■ **EXERCISE PROMPT**
Transcribe each entry shown below with no difference from the original.
[THE RECORDS]
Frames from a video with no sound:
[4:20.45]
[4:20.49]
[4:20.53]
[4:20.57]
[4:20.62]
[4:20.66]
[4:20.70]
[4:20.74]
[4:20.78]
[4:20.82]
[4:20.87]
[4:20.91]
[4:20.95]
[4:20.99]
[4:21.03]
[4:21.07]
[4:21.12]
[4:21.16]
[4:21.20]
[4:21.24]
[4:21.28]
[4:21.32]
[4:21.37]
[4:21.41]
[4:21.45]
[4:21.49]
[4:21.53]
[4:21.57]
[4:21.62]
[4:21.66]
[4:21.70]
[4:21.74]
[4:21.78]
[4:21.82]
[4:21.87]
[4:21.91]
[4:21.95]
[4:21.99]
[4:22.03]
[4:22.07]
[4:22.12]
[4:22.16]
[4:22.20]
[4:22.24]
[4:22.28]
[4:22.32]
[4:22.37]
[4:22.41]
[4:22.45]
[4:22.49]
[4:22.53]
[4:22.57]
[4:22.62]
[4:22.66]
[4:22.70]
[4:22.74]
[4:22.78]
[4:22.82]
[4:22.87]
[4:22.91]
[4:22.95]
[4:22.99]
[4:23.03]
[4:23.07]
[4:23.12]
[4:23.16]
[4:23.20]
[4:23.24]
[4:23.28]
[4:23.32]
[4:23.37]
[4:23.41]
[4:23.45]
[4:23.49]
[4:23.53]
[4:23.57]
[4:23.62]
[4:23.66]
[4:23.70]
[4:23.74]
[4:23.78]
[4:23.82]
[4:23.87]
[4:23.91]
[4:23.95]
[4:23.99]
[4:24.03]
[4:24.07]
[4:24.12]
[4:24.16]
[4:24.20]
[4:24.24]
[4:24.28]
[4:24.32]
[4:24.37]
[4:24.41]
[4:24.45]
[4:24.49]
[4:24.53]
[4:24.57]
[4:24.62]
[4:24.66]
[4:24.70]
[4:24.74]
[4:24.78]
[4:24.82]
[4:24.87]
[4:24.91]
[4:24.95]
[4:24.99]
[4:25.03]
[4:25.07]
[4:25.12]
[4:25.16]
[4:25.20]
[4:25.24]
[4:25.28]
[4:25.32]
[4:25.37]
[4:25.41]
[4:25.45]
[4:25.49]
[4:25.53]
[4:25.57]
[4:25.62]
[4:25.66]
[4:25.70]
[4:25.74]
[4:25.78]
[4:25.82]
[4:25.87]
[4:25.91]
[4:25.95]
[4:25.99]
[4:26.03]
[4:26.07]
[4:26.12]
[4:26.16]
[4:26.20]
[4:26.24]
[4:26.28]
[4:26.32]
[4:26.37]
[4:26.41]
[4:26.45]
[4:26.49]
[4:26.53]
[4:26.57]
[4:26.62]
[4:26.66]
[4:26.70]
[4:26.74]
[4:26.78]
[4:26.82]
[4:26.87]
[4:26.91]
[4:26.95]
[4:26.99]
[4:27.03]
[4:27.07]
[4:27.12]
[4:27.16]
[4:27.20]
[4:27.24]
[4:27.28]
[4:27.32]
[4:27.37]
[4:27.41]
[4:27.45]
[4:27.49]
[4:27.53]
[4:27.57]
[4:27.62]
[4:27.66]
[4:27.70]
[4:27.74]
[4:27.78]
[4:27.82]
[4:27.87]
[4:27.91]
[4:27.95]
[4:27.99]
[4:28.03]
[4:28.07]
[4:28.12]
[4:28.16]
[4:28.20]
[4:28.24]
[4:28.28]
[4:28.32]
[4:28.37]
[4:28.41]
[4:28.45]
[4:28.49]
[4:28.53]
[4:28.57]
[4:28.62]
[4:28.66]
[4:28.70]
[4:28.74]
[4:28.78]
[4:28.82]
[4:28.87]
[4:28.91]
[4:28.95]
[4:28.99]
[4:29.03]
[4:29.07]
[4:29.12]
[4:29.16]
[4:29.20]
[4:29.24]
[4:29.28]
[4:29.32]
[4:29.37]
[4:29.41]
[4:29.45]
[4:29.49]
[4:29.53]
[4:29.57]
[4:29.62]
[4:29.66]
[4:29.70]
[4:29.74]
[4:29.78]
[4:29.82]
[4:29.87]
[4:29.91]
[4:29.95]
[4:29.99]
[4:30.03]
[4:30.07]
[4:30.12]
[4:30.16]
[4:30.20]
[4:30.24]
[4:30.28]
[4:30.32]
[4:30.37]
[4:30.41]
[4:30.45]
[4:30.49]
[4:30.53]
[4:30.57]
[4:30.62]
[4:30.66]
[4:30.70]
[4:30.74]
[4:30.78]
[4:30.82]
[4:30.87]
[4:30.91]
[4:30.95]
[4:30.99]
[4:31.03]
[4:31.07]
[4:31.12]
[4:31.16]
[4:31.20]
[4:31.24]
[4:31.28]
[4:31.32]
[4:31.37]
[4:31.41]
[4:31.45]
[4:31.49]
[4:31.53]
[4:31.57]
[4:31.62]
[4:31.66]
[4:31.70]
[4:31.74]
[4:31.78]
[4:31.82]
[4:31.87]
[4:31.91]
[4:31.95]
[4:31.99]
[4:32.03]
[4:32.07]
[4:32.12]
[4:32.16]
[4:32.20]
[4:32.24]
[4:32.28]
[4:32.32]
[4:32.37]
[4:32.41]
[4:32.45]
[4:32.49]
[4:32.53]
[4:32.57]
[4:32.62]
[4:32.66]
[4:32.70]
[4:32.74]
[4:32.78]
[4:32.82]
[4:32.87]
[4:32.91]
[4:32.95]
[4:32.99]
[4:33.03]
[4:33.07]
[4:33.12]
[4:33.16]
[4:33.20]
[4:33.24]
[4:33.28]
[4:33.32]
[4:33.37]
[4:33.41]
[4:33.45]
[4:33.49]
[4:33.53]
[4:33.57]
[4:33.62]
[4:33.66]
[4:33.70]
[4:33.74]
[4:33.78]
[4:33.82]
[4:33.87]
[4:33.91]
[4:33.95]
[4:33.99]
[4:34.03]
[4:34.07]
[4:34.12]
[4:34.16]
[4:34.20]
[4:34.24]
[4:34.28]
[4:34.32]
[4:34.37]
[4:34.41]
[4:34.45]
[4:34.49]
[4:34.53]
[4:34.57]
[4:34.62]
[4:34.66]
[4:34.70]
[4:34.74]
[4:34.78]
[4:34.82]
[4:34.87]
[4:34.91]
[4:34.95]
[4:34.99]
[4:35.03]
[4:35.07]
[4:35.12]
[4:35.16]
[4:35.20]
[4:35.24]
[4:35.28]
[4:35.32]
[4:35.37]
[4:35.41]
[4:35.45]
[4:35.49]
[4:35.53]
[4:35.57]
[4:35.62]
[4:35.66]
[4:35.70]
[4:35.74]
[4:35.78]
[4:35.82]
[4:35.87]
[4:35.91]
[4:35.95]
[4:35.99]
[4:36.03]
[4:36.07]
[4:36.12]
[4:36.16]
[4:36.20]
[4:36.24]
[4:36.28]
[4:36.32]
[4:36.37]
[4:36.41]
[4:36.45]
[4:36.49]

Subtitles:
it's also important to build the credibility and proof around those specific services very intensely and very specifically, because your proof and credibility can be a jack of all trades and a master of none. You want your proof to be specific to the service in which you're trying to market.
[/THE RECORDS]
■ **RESPONSE TO THE EXERCISE**
Frames from a video with no sound:
[4:20.45]
[4:20.49]
[4:20.53]
[4:20.57]
[4:20.62]
[4:20.66]
[4:20.70]
[4:20.74]
[4:20.78]
[4:20.82]
[4:20.87]
[4:20.91]
[4:20.95]
[4:20.99]
[4:21.03]
[4:21.07]
[4:21.12]
[4:21.16]
[4:21.20]
[4:21.24]
[4:21.28]
[4:21.32]
[4:21.37]
[4:21.41]
[4:21.45]
[4:21.49]
[4:21.53]
[4:21.57]
[4:21.62]
[4:21.66]
[4:21.70]
[4:21.74]
[4:21.78]
[4:21.82]
[4:21.87]
[4:21.91]
[4:21.95]
[4:21.99]
[4:22.03]
[4:22.07]
[4:22.12]
[4:22.16]
[4:22.20]
[4:22.24]
[4:22.28]
[4:22.32]
[4:22.37]
[4:22.41]
[4:22.45]
[4:22.49]
[4:22.53]
[4:22.57]
[4:22.62]
[4:22.66]
[4:22.70]
[4:22.74]
[4:22.78]
[4:22.82]
[4:22.87]
[4:22.91]
[4:22.95]
[4:22.99]
[4:23.03]
[4:23.07]
[4:23.12]
[4:23.16]
[4:23.20]
[4:23.24]
[4:23.28]
[4:23.32]
[4:23.37]
[4:23.41]
[4:23.45]
[4:23.49]
[4:23.53]
[4:23.57]
[4:23.62]
[4:23.66]
[4:23.70]
[4:23.74]
[4:23.78]
[4:23.82]
[4:23.87]
[4:23.91]
[4:23.95]
[4:23.99]
[4:24.03]
[4:24.07]
[4:24.12]
[4:24.16]
[4:24.20]
[4:24.24]
[4:24.28]
[4:24.32]
[4:24.37]
[4:24.41]
[4:24.45]
[4:24.49]
[4:24.53]
[4:24.57]
[4:24.62]
[4:24.66]
[4:24.70]
[4:24.74]
[4:24.78]
[4:24.82]
[4:24.87]
[4:24.91]
[4:24.95]
[4:24.99]
[4:25.03]
[4:25.07]
[4:25.12]
[4:25.16]
[4:25.20]
[4:25.24]
[4:25.28]
[4:25.32]
[4:25.37]
[4:25.41]
[4:25.45]
[4:25.49]
[4:25.53]
[4:25.57]
[4:25.62]
[4:25.66]
[4:25.70]
[4:25.74]
[4:25.78]
[4:25.82]
[4:25.87]
[4:25.91]
[4:25.95]
[4:25.99]
[4:26.03]
[4:26.07]
[4:26.12]
[4:26.16]
[4:26.20]
[4:26.24]
[4:26.28]
[4:26.32]
[4:26.37]
[4:26.41]
[4:26.45]
[4:26.49]
[4:26.53]
[4:26.57]
[4:26.62]
[4:26.66]
[4:26.70]
[4:26.74]
[4:26.78]
[4:26.82]
[4:26.87]
[4:26.91]
[4:26.95]
[4:26.99]
[4:27.03]
[4:27.07]
[4:27.12]
[4:27.16]
[4:27.20]
[4:27.24]
[4:27.28]
[4:27.32]
[4:27.37]
[4:27.41]
[4:27.45]
[4:27.49]
[4:27.53]
[4:27.57]
[4:27.62]
[4:27.66]
[4:27.70]
[4:27.74]
[4:27.78]
[4:27.82]
[4:27.87]
[4:27.91]
[4:27.95]
[4:27.99]
[4:28.03]
[4:28.07]
[4:28.12]
[4:28.16]
[4:28.20]
[4:28.24]
[4:28.28]
[4:28.32]
[4:28.37]
[4:28.41]
[4:28.45]
[4:28.49]
[4:28.53]
[4:28.57]
[4:28.62]
[4:28.66]
[4:28.70]
[4:28.74]
[4:28.78]
[4:28.82]
[4:28.87]
[4:28.91]
[4:28.95]
[4:28.99]
[4:29.03]
[4:29.07]
[4:29.12]
[4:29.16]
[4:29.20]
[4:29.24]
[4:29.28]
[4:29.32]
[4:29.37]
[4:29.41]
[4:29.45]
[4:29.49]
[4:29.53]
[4:29.57]
[4:29.62]
[4:29.66]
[4:29.70]
[4:29.74]
[4:29.78]
[4:29.82]
[4:29.87]
[4:29.91]
[4:29.95]
[4:29.99]
[4:30.03]
[4:30.07]
[4:30.12]
[4:30.16]
[4:30.20]
[4:30.24]
[4:30.28]
[4:30.32]
[4:30.37]
[4:30.41]
[4:30.45]
[4:30.49]
[4:30.53]
[4:30.57]
[4:30.62]
[4:30.66]
[4:30.70]
[4:30.74]
[4:30.78]
[4:30.82]
[4:30.87]
[4:30.91]
[4:30.95]
[4:30.99]
[4:31.03]
[4:31.07]
[4:31.12]
[4:31.16]
[4:31.20]
[4:31.24]
[4:31.28]
[4:31.32]
[4:31.37]
[4:31.41]
[4:31.45]
[4:31.49]
[4:31.53]
[4:31.57]
[4:31.62]
[4:31.66]
[4:31.70]
[4:31.74]
[4:31.78]
[4:31.82]
[4:31.87]
[4:31.91]
[4:31.95]
[4:31.99]
[4:32.03]
[4:32.07]
[4:32.12]
[4:32.16]
[4:32.20]
[4:32.24]
[4:32.28]
[4:32.32]
[4:32.37]
[4:32.41]
[4:32.45]
[4:32.49]
[4:32.53]
[4:32.57]
[4:32.62]
[4:32.66]
[4:32.70]
[4:32.74]
[4:32.78]
[4:32.82]
[4:32.87]
[4:32.91]
[4:32.95]
[4:32.99]
[4:33.03]
[4:33.07]
[4:33.12]
[4:33.16]
[4:33.20]
[4:33.24]
[4:33.28]
[4:33.32]
[4:33.37]
[4:33.41]
[4:33.45]
[4:33.49]
[4:33.53]
[4:33.57]
[4:33.62]
[4:33.66]
[4:33.70]
[4:33.74]
[4:33.78]
[4:33.82]
[4:33.87]
[4:33.91]
[4:33.95]
[4:33.99]
[4:34.03]
[4:34.07]
[4:34.12]
[4:34.16]
[4:34.20]
[4:34.24]
[4:34.28]
[4:34.32]
[4:34.37]
[4:34.41]
[4:34.45]
[4:34.49]
[4:34.53]
[4:34.57]
[4:34.62]
[4:34.66]
[4:34.70]
[4:34.74]
[4:34.78]
[4:34.82]
[4:34.87]
[4:34.91]
[4:34.95]
[4:34.99]
[4:35.03]
[4:35.07]
[4:35.12]
[4:35.16]
[4:35.20]
[4:35.24]
[4:35.28]
[4:35.32]
[4:35.37]
[4:35.41]
[4:35.45]
[4:35.49]
[4:35.53]
[4:35.57]
[4:35.62]
[4:35.66]
[4:35.70]
[4:35.74]
[4:35.78]
[4:35.82]
[4:35.87]
[4:35.91]
[4:35.95]
[4:35.99]
[4:36.03]
[4:36.07]
[4:36.12]
[4:36.16]
[4:36.20]
[4:36.24]
[4:36.28]
[4:36.32]
[4:36.37]
[4:36.41]
[4:36.45]
[4:36.49]

Subtitles:
it's also important to build the credibility and proof around those specific services very intensely and very specifically, because your proof and credibility can be a jack of all trades and a master of none. You want your proof to be specific to the service in which you're trying to market.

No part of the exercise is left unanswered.